> **Problem description**
Give all of the data again exactly as written, omitting every image.

[Dataset entries]
# # # # # # #

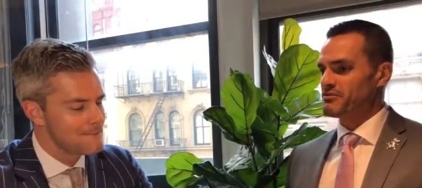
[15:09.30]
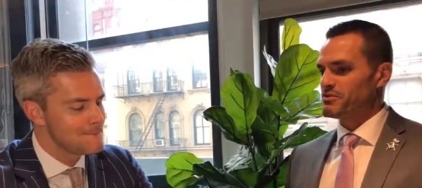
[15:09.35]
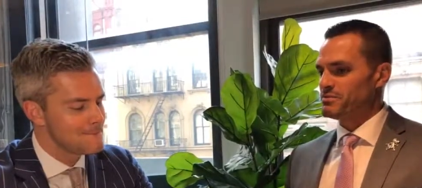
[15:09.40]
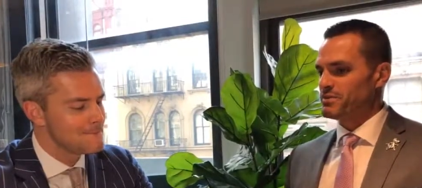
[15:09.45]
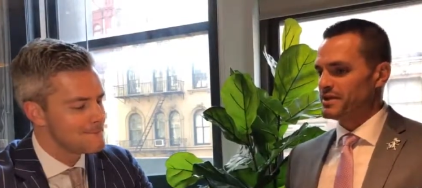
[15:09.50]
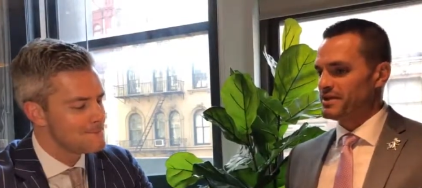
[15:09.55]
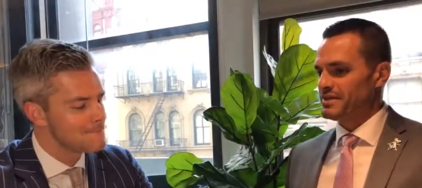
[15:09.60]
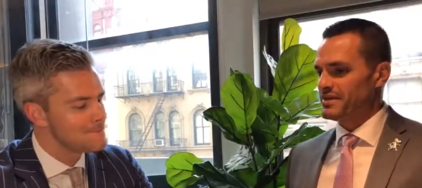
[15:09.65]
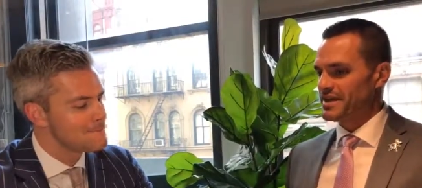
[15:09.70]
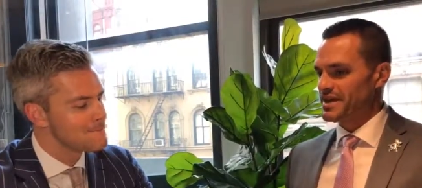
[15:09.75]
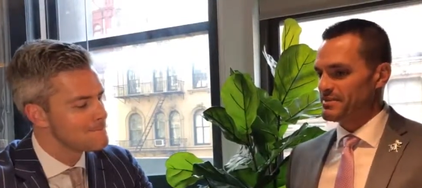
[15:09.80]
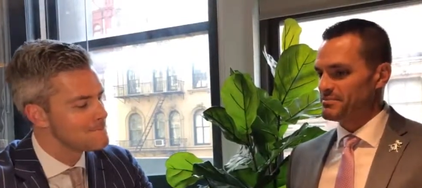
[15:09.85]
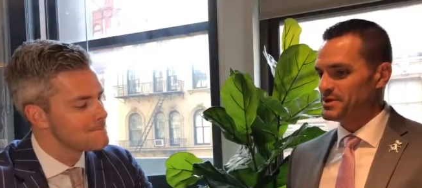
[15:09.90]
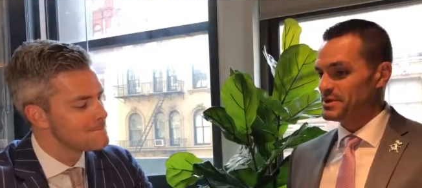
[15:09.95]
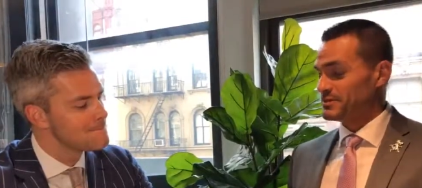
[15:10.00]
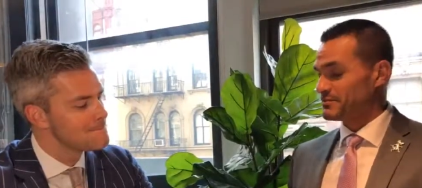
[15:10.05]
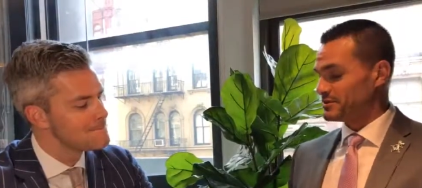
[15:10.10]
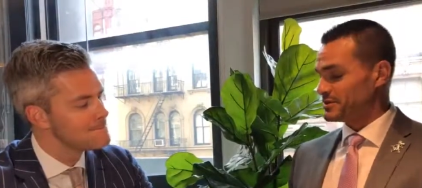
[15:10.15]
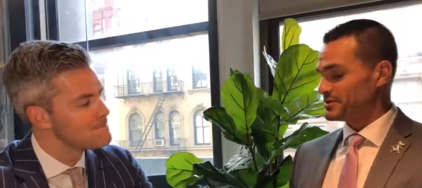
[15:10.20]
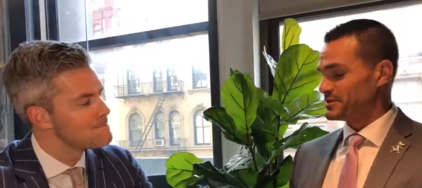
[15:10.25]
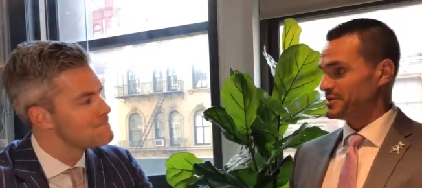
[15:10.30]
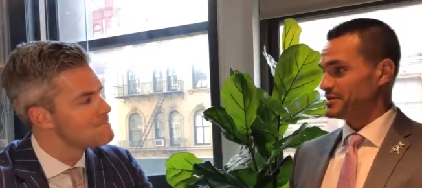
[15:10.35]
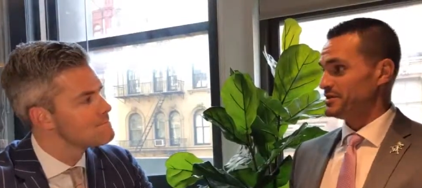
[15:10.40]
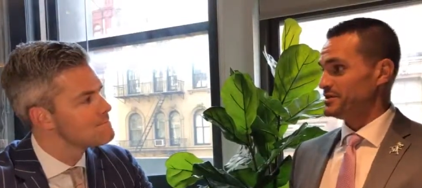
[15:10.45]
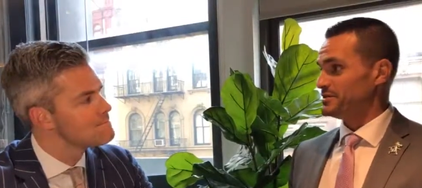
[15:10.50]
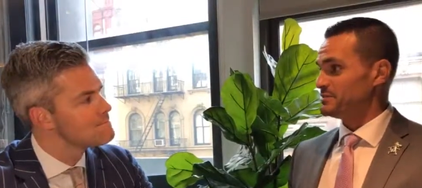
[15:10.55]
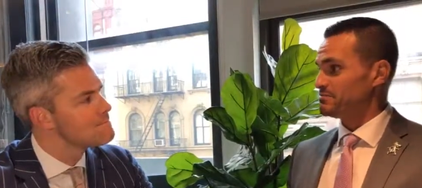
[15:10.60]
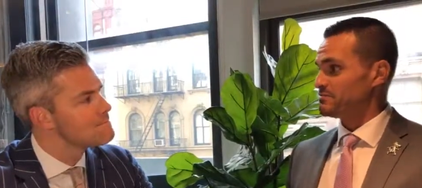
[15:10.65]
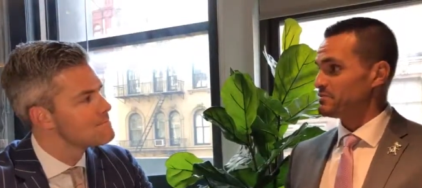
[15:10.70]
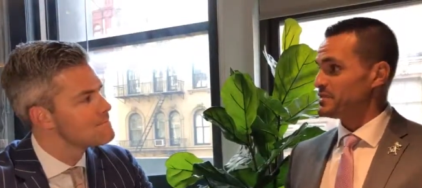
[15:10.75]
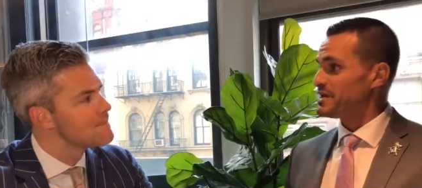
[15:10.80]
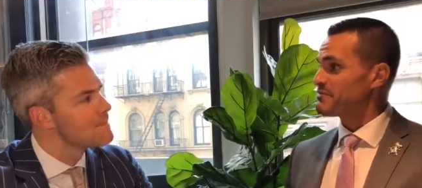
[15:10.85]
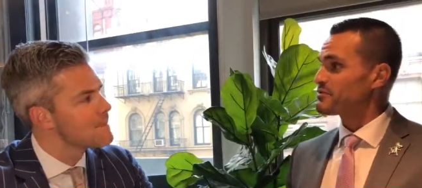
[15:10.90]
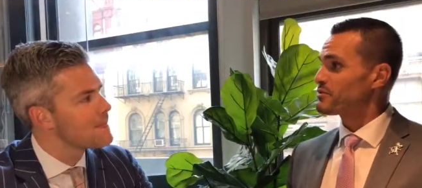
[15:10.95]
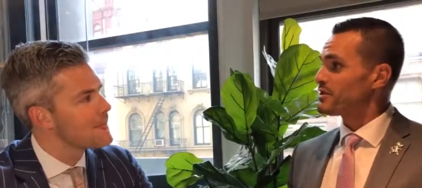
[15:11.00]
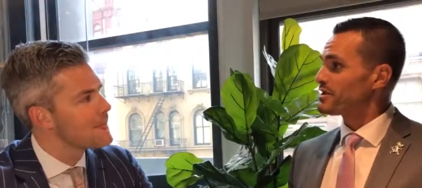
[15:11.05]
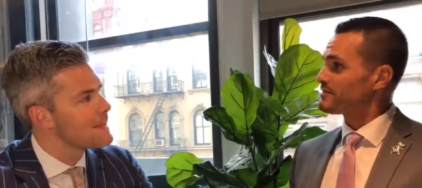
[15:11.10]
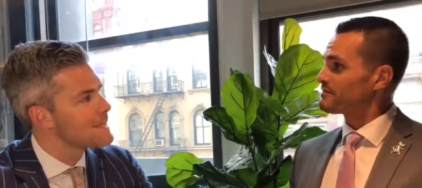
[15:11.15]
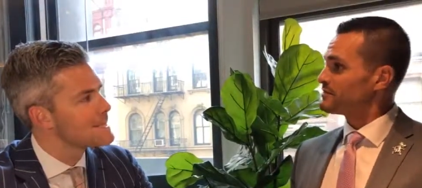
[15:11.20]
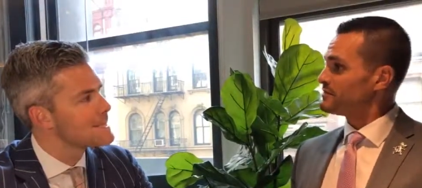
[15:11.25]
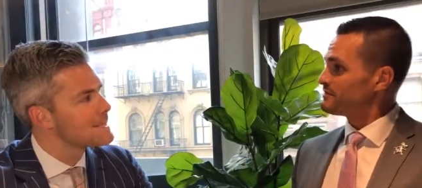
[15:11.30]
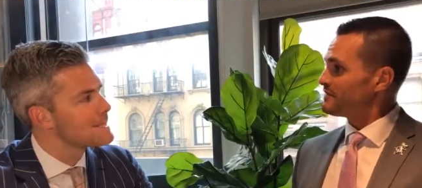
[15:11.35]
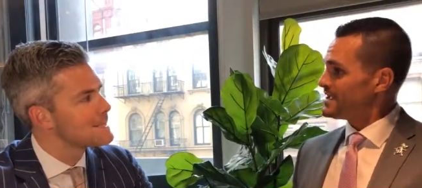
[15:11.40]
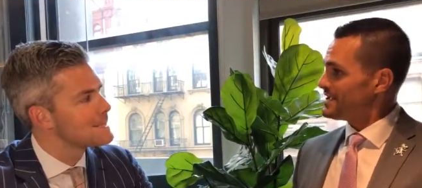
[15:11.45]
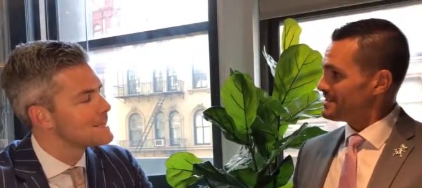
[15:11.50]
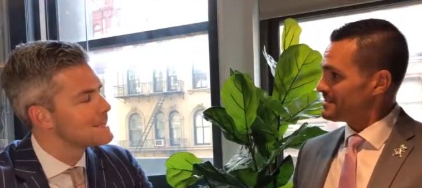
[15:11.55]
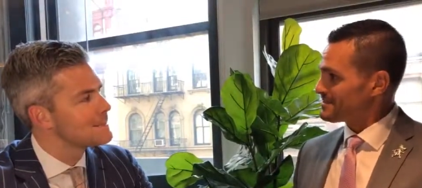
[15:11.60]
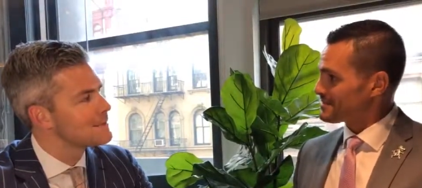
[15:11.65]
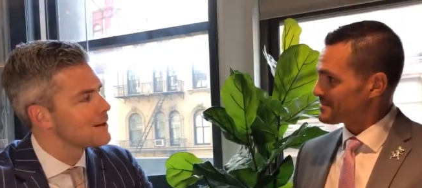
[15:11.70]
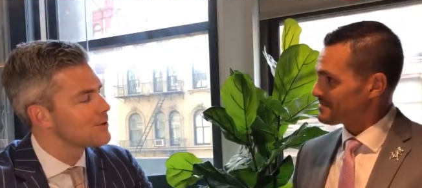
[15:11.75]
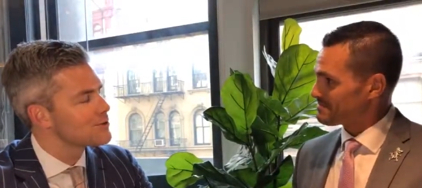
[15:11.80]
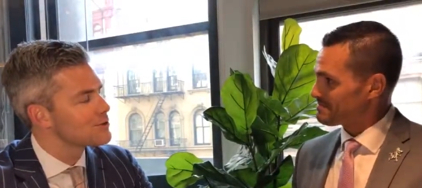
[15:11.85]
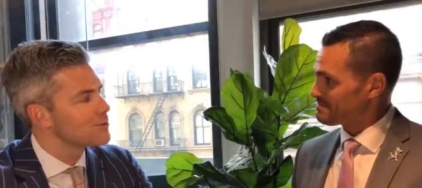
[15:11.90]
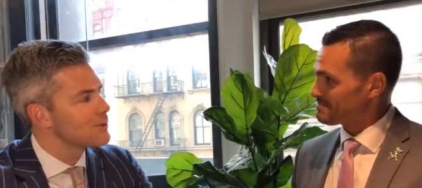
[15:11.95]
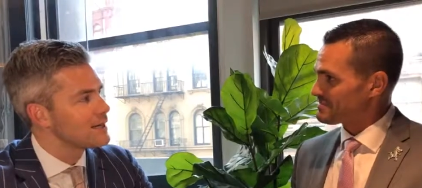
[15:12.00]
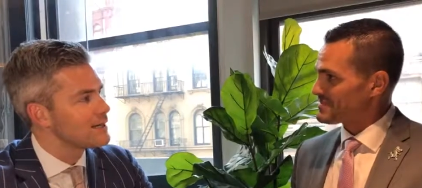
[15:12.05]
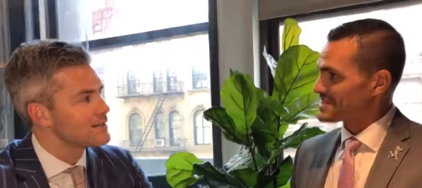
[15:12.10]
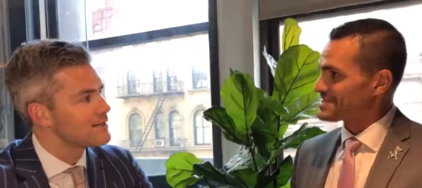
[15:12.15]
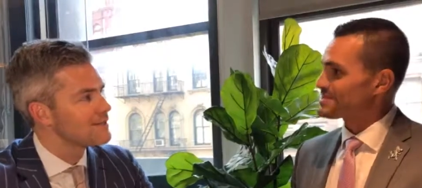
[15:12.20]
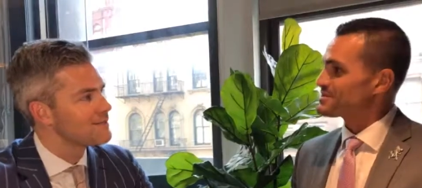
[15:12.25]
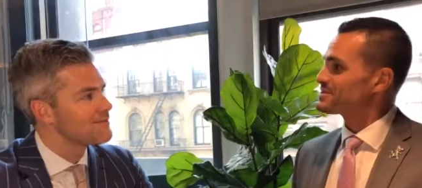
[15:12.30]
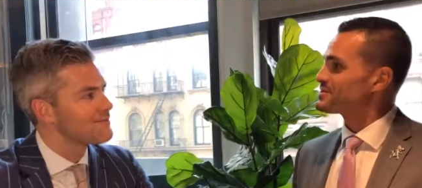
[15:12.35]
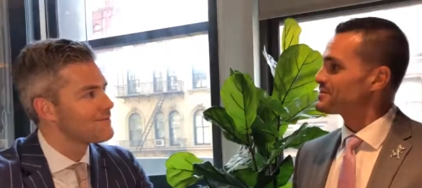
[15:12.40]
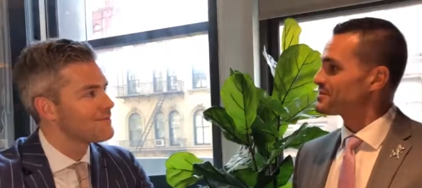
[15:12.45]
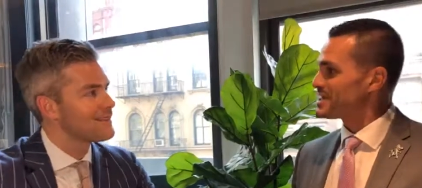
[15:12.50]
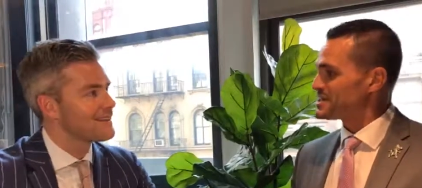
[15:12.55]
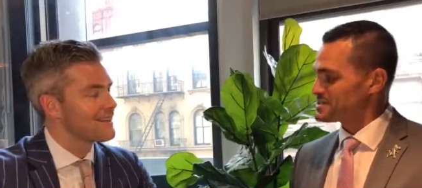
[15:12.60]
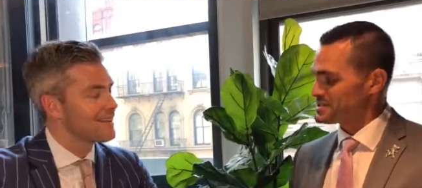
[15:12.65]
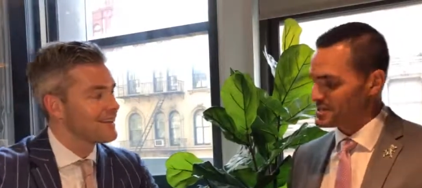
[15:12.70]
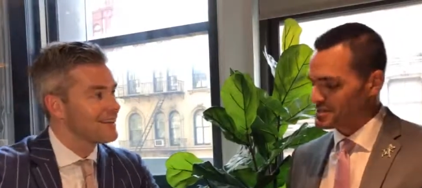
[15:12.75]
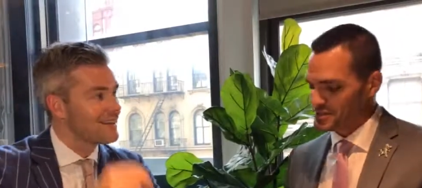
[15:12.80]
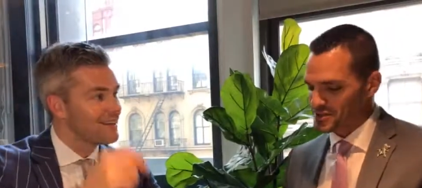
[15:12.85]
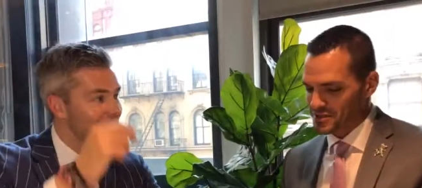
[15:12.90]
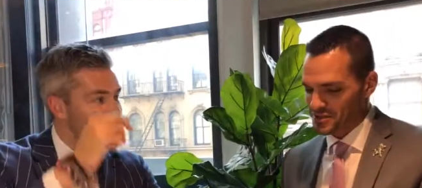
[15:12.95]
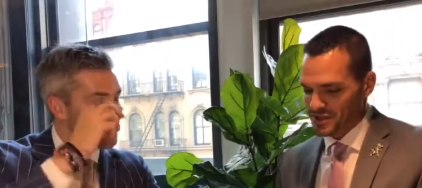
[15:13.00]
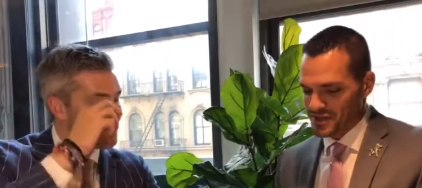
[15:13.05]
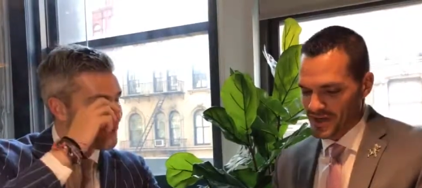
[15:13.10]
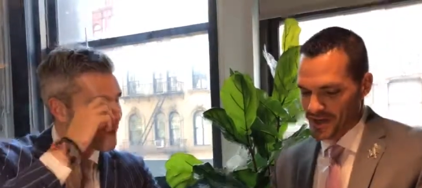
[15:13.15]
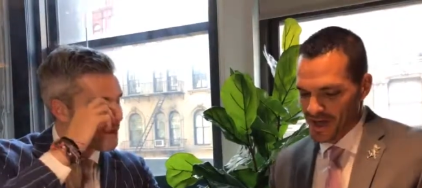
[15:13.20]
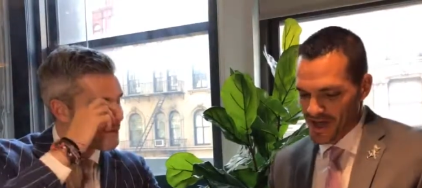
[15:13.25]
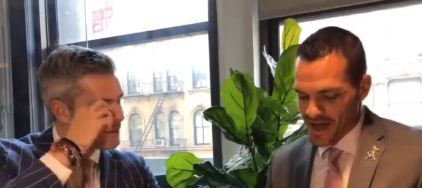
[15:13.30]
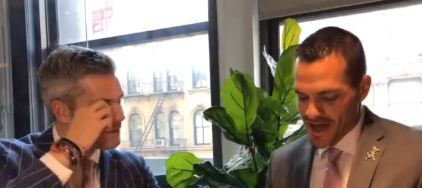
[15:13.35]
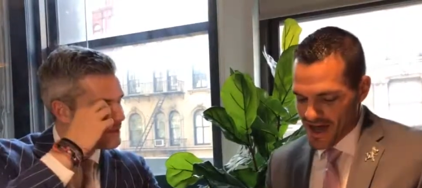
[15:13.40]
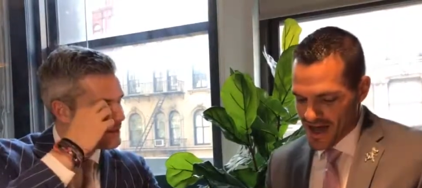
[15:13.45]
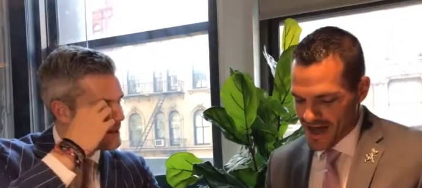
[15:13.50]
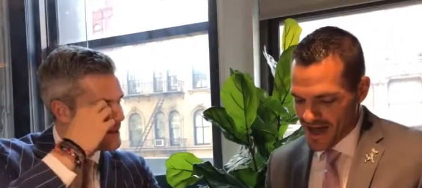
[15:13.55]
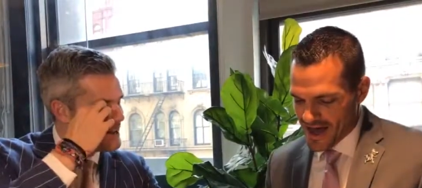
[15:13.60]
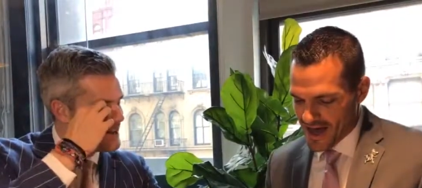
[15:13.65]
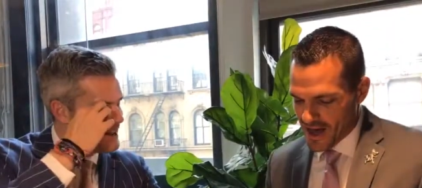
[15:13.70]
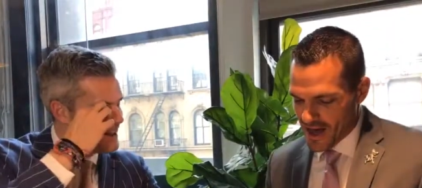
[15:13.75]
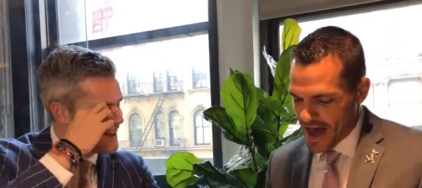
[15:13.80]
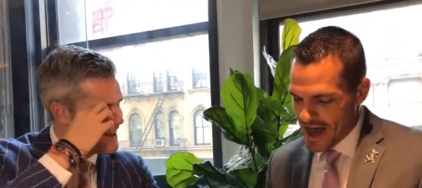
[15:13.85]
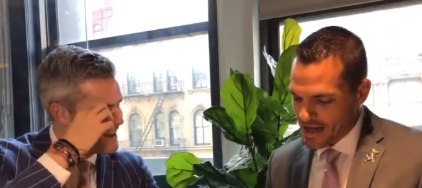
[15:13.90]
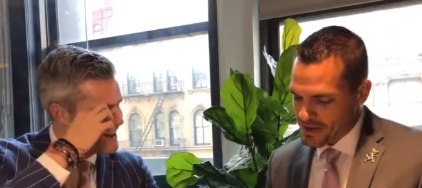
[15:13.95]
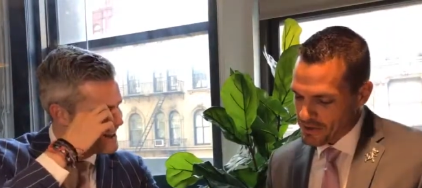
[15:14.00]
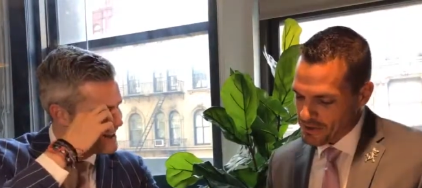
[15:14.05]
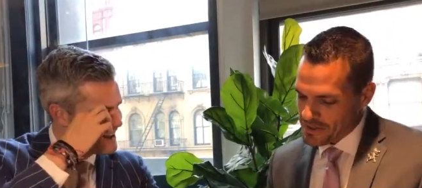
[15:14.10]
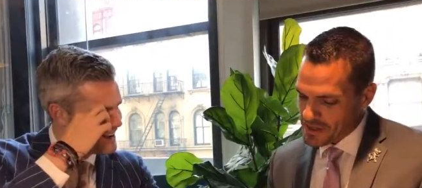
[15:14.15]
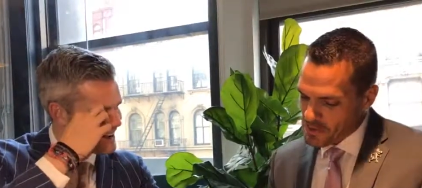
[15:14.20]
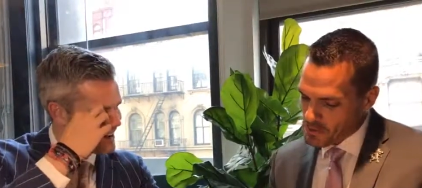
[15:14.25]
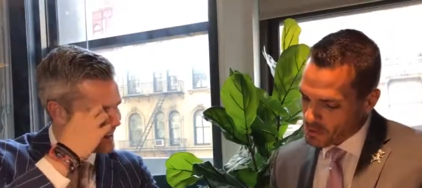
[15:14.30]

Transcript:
Speaker 1: to everybody that I'm interviewing you, you have quite a few fans. Oh, sweet. So congratulations. No problem. uh, I don't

# # # # # # #

> **Reply to the exercise**
[15:09.30]
[15:09.35]
[15:09.40]
[15:09.45]
[15:09.50]
[15:09.55]
[15:09.60]
[15:09.65]
[15:09.70]
[15:09.75]
[15:09.80]
[15:09.85]
[15:09.90]
[15:09.95]
[15:10.00]
[15:10.05]
[15:10.10]
[15:10.15]
[15:10.20]
[15:10.25]
[15:10.30]
[15:10.35]
[15:10.40]
[15:10.45]
[15:10.50]
[15:10.55]
[15:10.60]
[15:10.65]
[15:10.70]
[15:10.75]
[15:10.80]
[15:10.85]
[15:10.90]
[15:10.95]
[15:11.00]
[15:11.05]
[15:11.10]
[15:11.15]
[15:11.20]
[15:11.25]
[15:11.30]
[15:11.35]
[15:11.40]
[15:11.45]
[15:11.50]
[15:11.55]
[15:11.60]
[15:11.65]
[15:11.70]
[15:11.75]
[15:11.80]
[15:11.85]
[15:11.90]
[15:11.95]
[15:12.00]
[15:12.05]
[15:12.10]
[15:12.15]
[15:12.20]
[15:12.25]
[15:12.30]
[15:12.35]
[15:12.40]
[15:12.45]
[15:12.50]
[15:12.55]
[15:12.60]
[15:12.65]
[15:12.70]
[15:12.75]
[15:12.80]
[15:12.85]
[15:12.90]
[15:12.95]
[15:13.00]
[15:13.05]
[15:13.10]
[15:13.15]
[15:13.20]
[15:13.25]
[15:13.30]
[15:13.35]
[15:13.40]
[15:13.45]
[15:13.50]
[15:13.55]
[15:13.60]
[15:13.65]
[15:13.70]
[15:13.75]
[15:13.80]
[15:13.85]
[15:13.90]
[15:13.95]
[15:14.00]
[15:14.05]
[15:14.10]
[15:14.15]
[15:14.20]
[15:14.25]
[15:14.30]

Transcript:
Speaker 1: to everybody that I'm interviewing you, you have quite a few fans. Oh, sweet. So congratulations. No problem. uh, I don't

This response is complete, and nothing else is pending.